■ WHAT YOU ARE ASKED TO DO: Pictures aside, can you reproduce the records word for word?

Collected data entries:
====
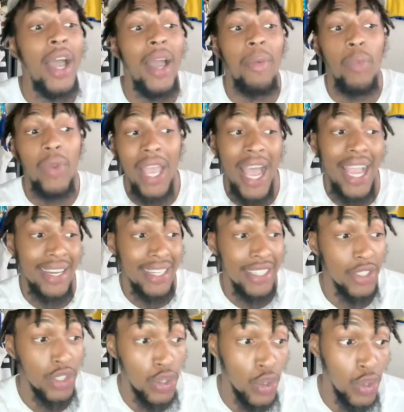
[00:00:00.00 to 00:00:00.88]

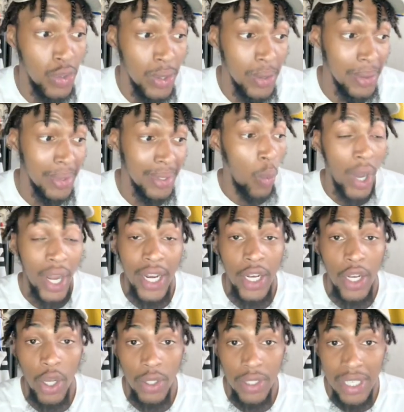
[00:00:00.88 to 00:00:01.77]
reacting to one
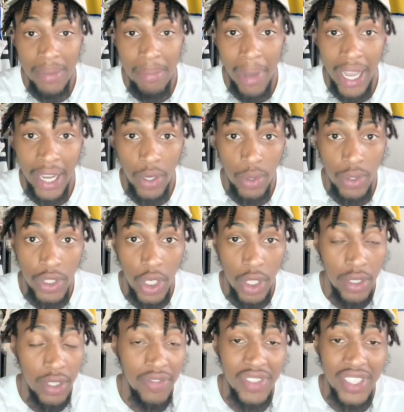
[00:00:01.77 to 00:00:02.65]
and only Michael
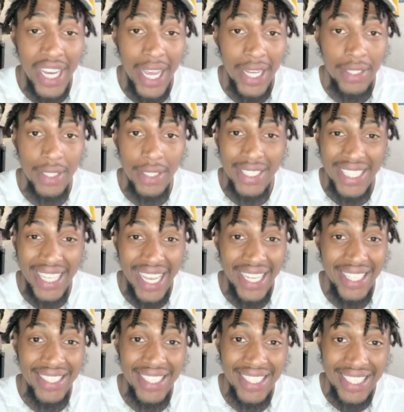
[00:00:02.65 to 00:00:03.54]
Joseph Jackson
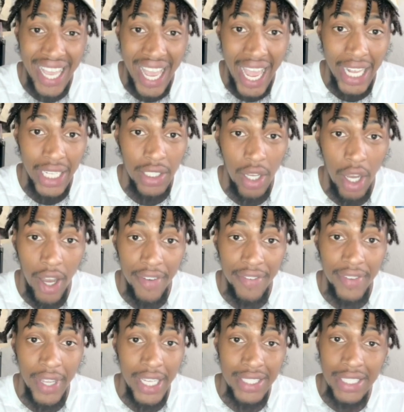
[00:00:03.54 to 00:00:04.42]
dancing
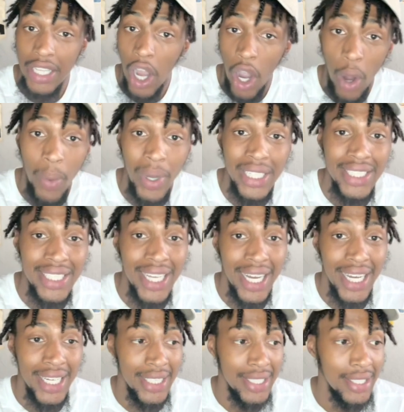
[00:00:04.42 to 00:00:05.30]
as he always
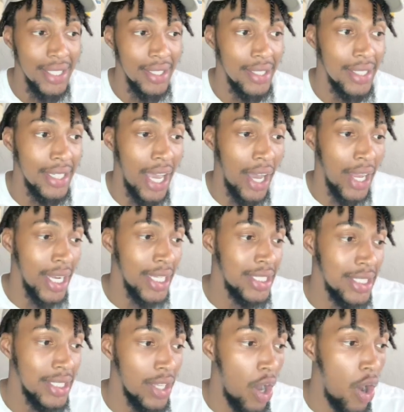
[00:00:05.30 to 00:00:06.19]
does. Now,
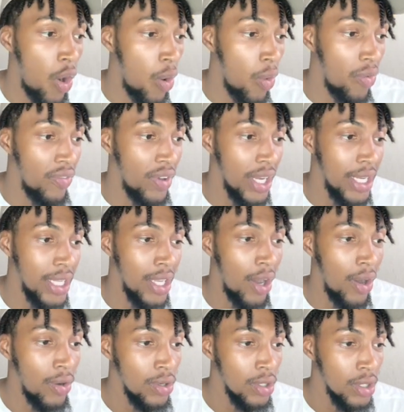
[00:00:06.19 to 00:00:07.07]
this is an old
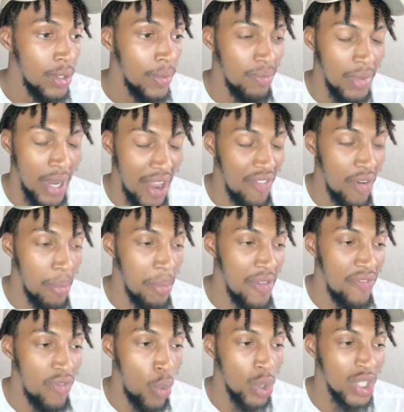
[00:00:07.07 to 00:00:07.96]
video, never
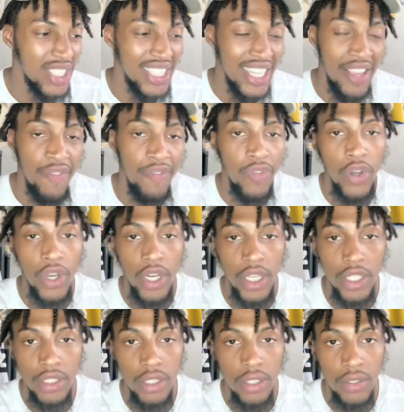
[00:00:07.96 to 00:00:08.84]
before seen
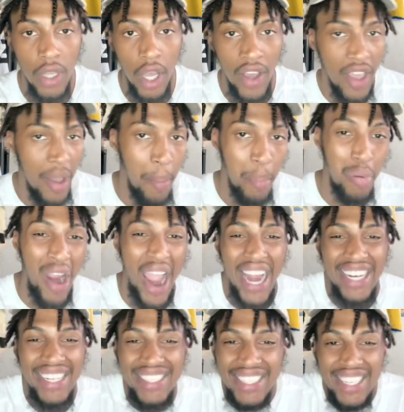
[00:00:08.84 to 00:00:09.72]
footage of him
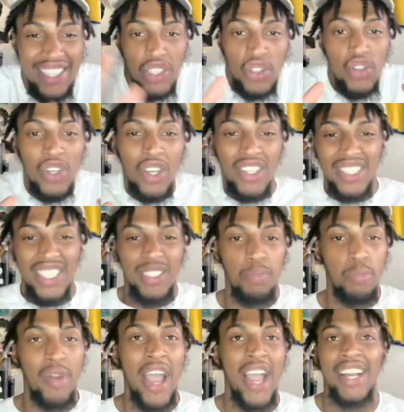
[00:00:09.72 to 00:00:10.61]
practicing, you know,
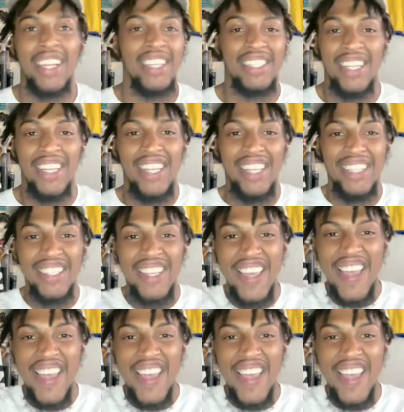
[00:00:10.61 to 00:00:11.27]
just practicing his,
====
■ RESPONSE:
[00:00:00.00 to 00:00:00.88]

[00:00:00.88 to 00:00:01.77]
reacting to one
[00:00:01.77 to 00:00:02.65]
and only Michael
[00:00:02.65 to 00:00:03.54]
Joseph Jackson
[00:00:03.54 to 00:00:04.42]
dancing
[00:00:04.42 to 00:00:05.30]
as he always
[00:00:05.30 to 00:00:06.19]
does. Now,
[00:00:06.19 to 00:00:07.07]
this is an old
[00:00:07.07 to 00:00:07.96]
video, never
[00:00:07.96 to 00:00:08.84]
before seen
[00:00:08.84 to 00:00:09.72]
footage of him
[00:00:09.72 to 00:00:10.61]
practicing, you know,
[00:00:10.61 to 00:00:11.27]
just practicing his,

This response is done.